Dataset section start

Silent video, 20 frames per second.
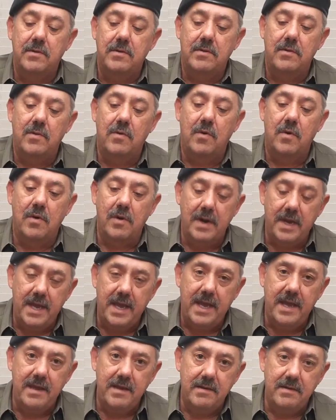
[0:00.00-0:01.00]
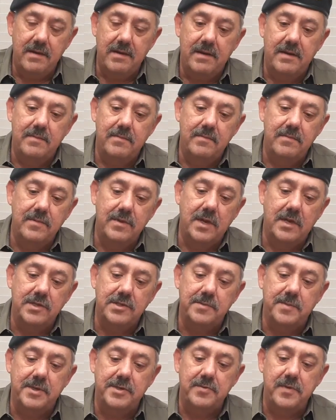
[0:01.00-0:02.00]
or a not so
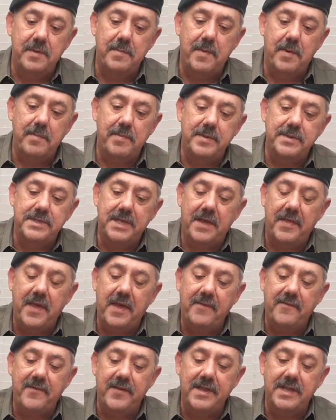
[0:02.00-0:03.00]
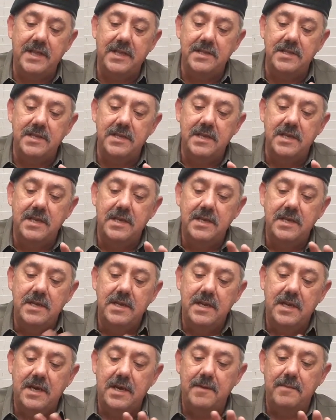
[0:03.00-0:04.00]
much repurposed. I think Finland
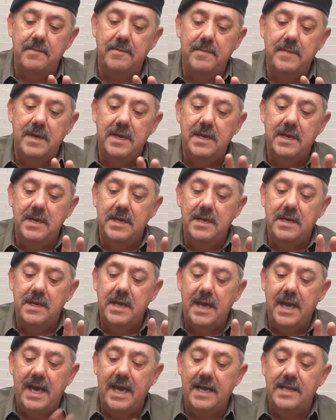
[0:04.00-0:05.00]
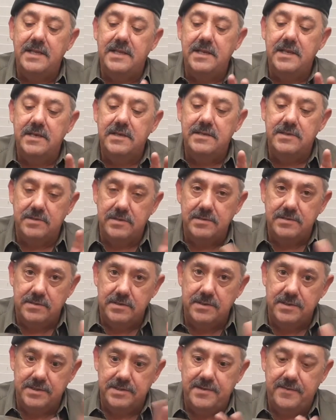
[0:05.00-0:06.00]
had, so
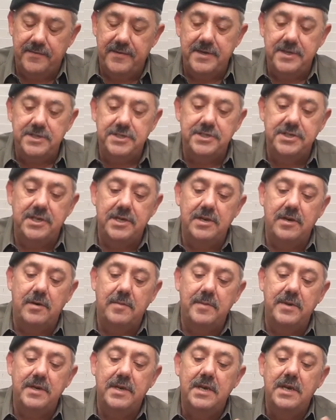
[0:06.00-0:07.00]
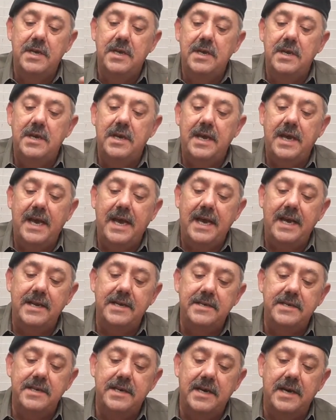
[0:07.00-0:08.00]
this is a Finnish helmet,
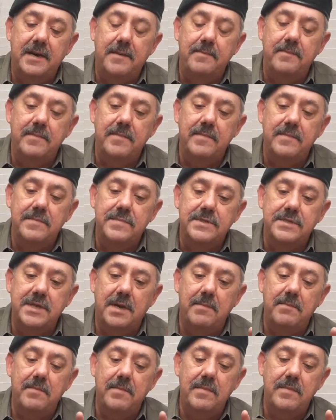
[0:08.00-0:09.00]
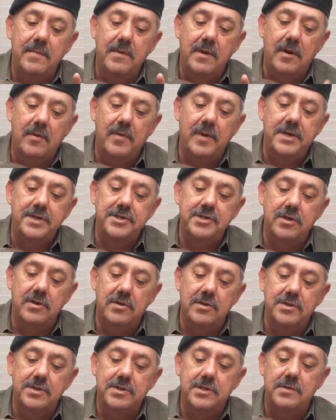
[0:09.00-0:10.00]
had some
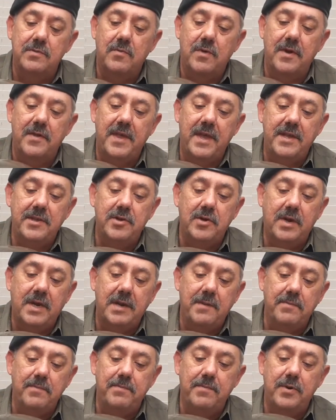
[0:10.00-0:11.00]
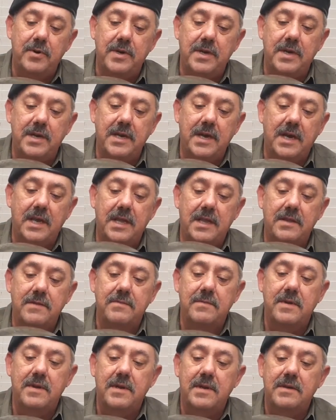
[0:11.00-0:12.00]
originals where they took and put
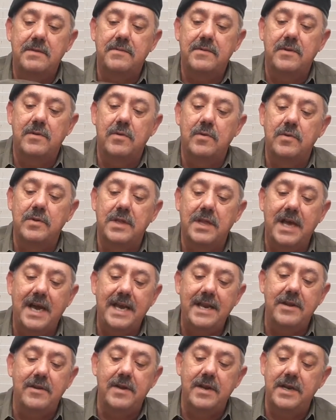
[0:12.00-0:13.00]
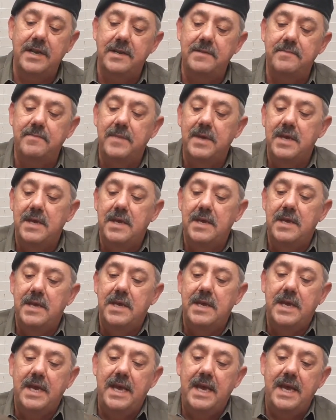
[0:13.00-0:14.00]
their own liner in it,
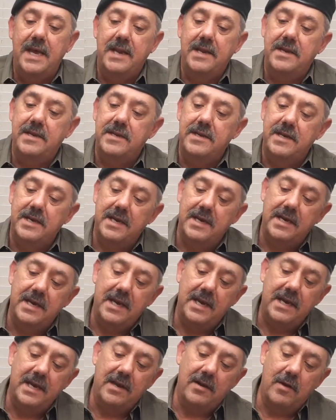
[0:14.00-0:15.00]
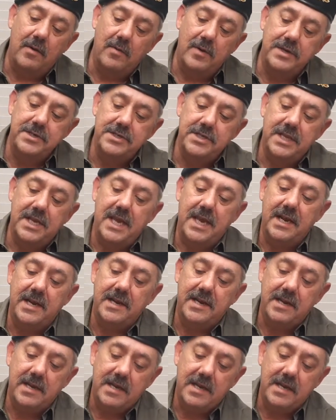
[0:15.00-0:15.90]
and originally had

Dataset section end

All lines from the one containing "[0:06.00-0:07.00]" to the end of the entries should appear in the output exactly as written, with no pictures.

[Response]
[0:06.00-0:07.00]
[0:07.00-0:08.00]
this is a Finnish helmet,
[0:08.00-0:09.00]
[0:09.00-0:10.00]
had some
[0:10.00-0:11.00]
[0:11.00-0:12.00]
originals where they took and put
[0:12.00-0:13.00]
[0:13.00-0:14.00]
their own liner in it,
[0:14.00-0:15.00]
[0:15.00-0:15.90]
and originally had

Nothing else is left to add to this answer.